▶ [TASK]:
What you return must match the listing exactly, with every image removed.

▶ [RECORDS FOR THE EXERCISE]:
● ● ● ●
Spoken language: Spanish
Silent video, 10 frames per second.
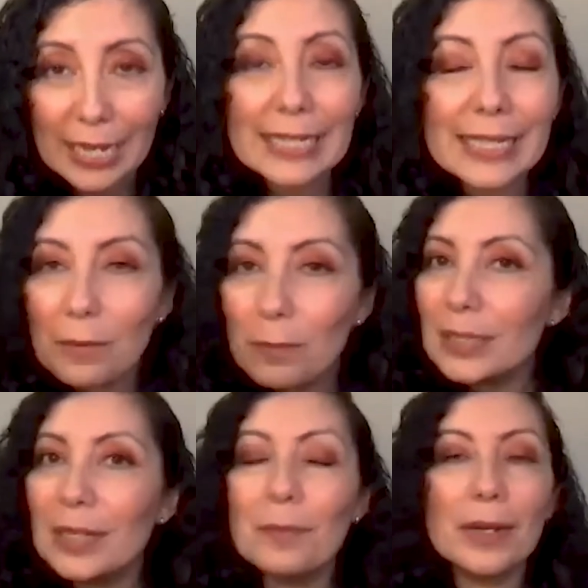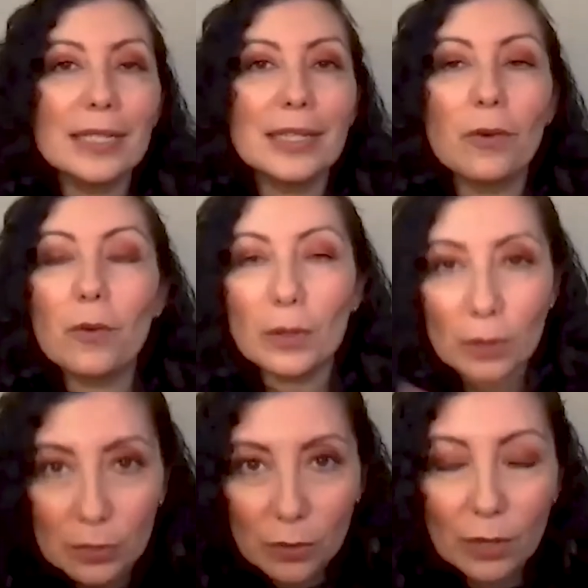Y siempre, siempre les digo
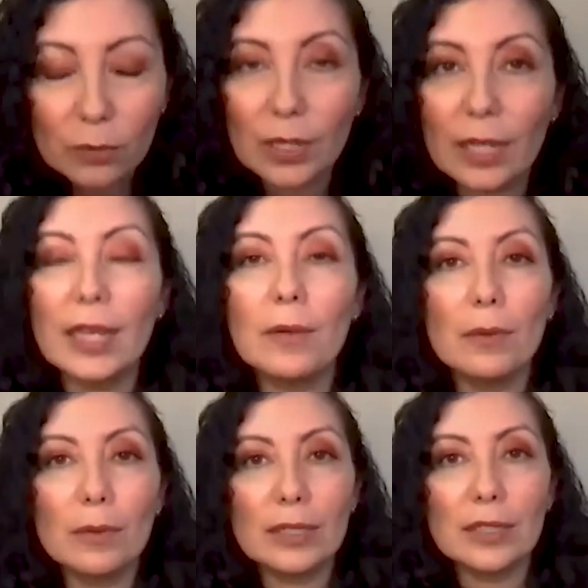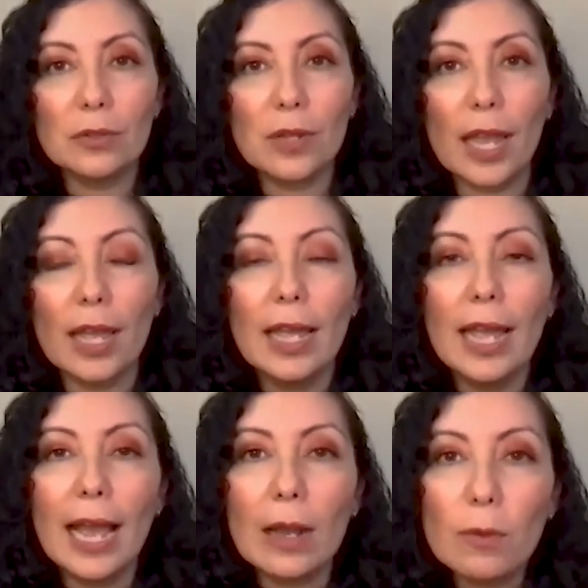cuando les doy algún taller o alguna asesoría,
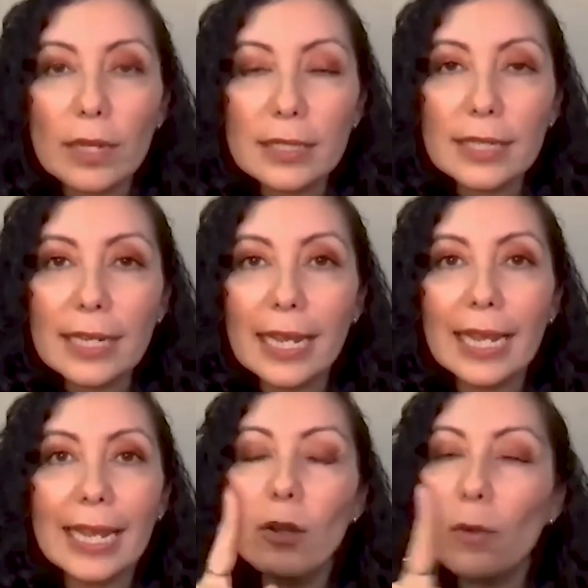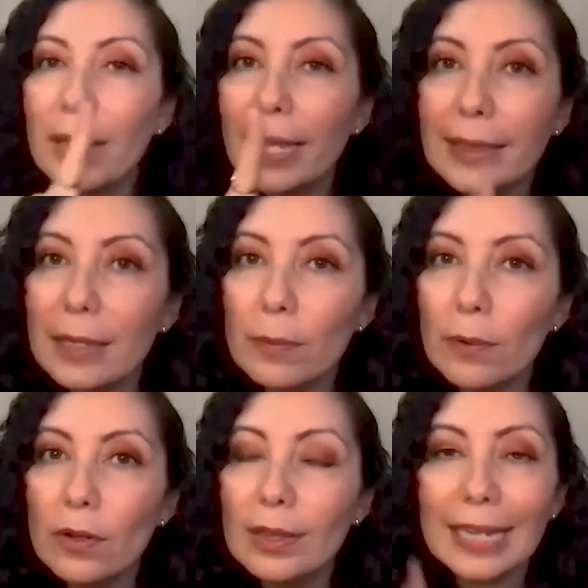acuérdense que el
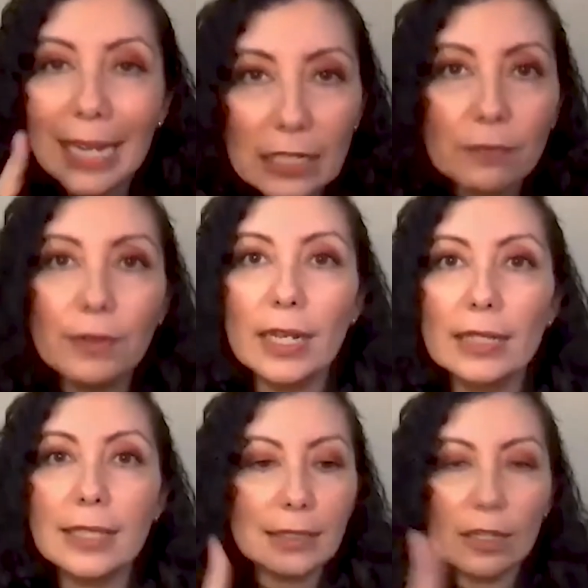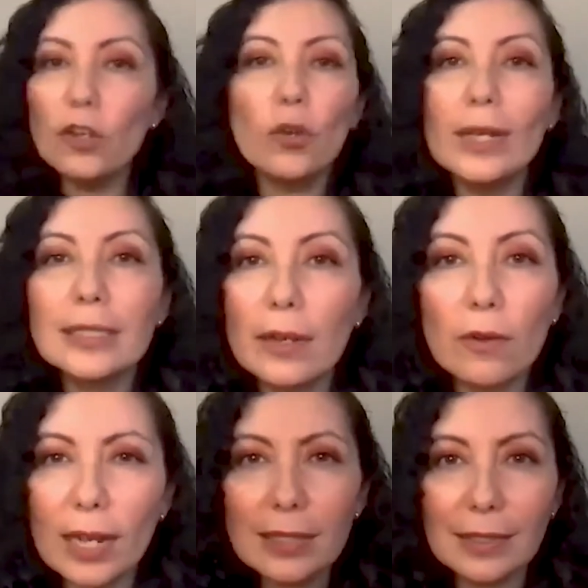objetivo de las finanzas no es que
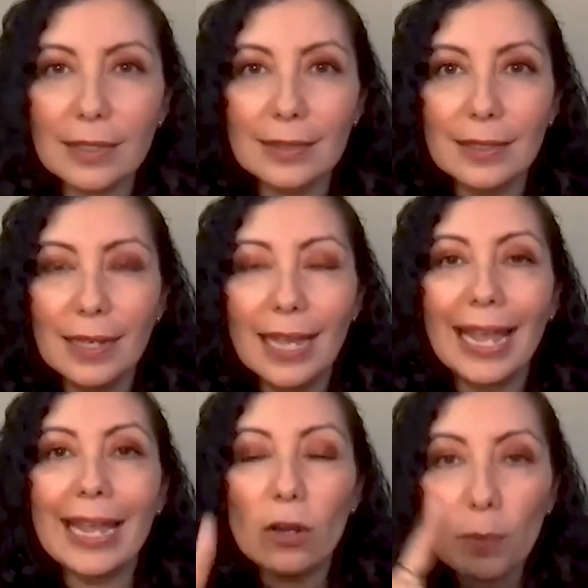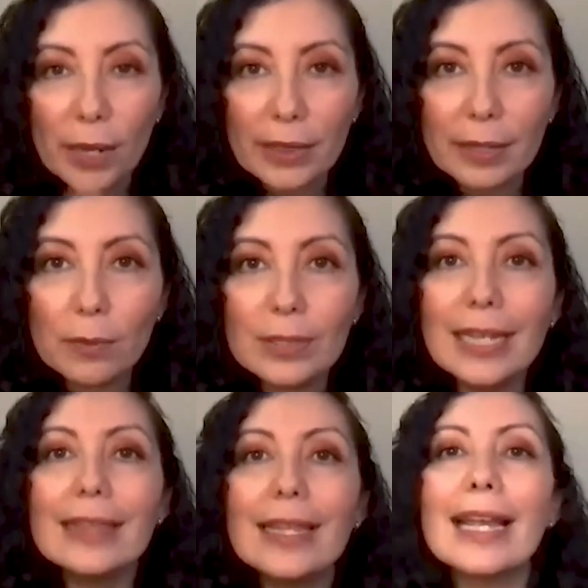no gastes, el objetivo es
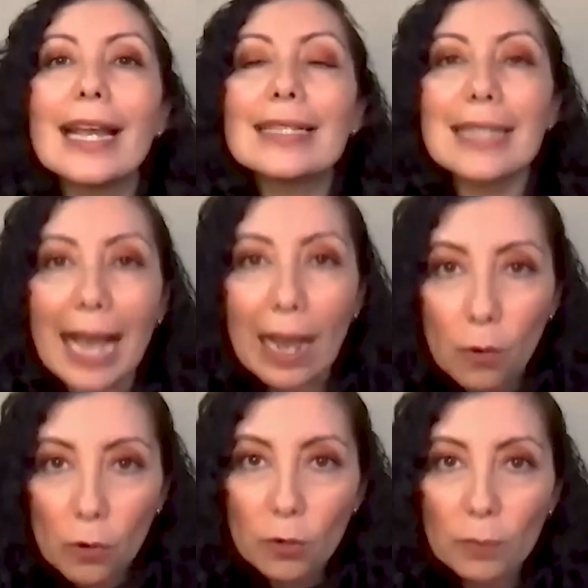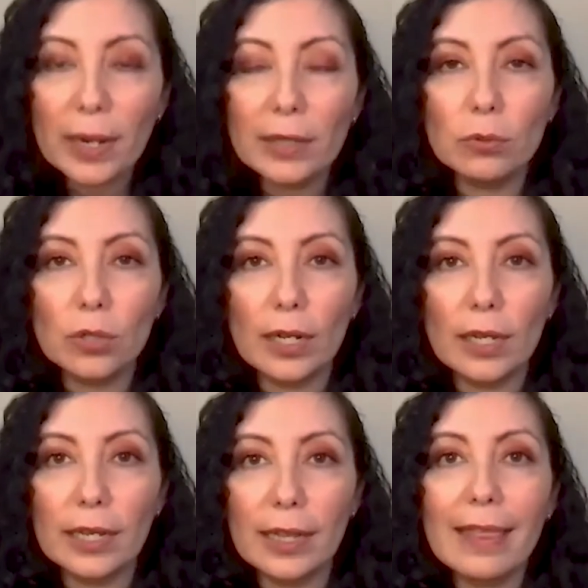que tengas ahorro para tu
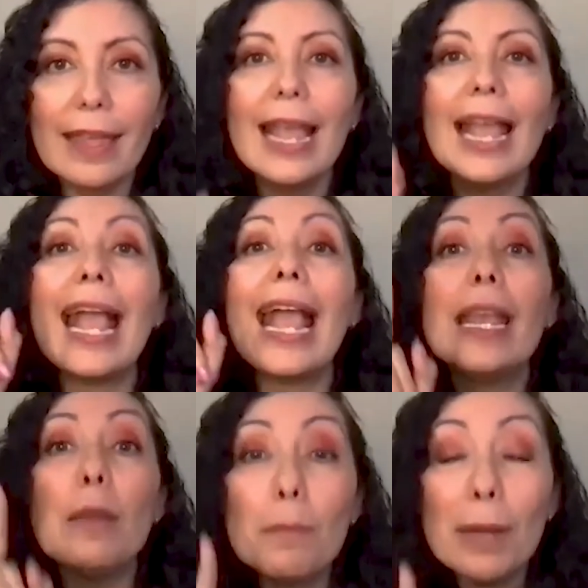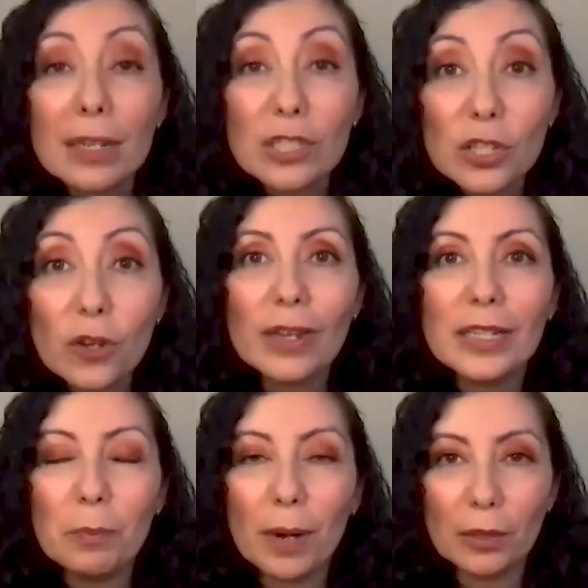tranquilidad e
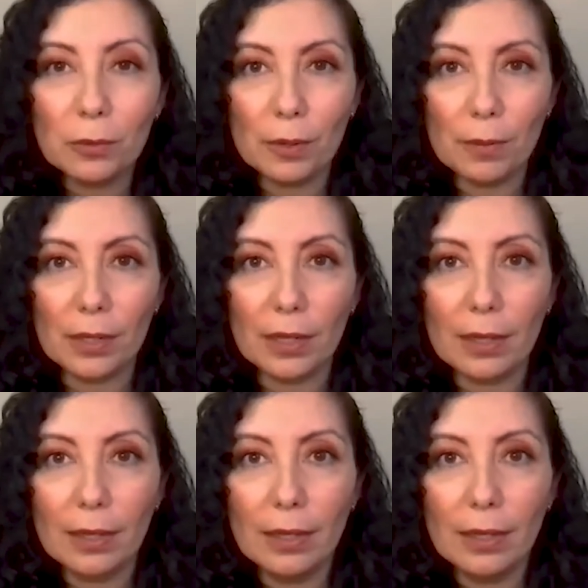inversiones para tu libertad.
● ● ● ●
▶ [COMPLETED EXERCISE]:
Spoken language: Spanish
Silent video, 10 frames per second.
Y siempre, siempre les digo
cuando les doy algún taller o alguna asesoría,
acuérdense que el
objetivo de las finanzas no es que
no gastes, el objetivo es
que tengas ahorro para tu
tranquilidad e
inversiones para tu libertad.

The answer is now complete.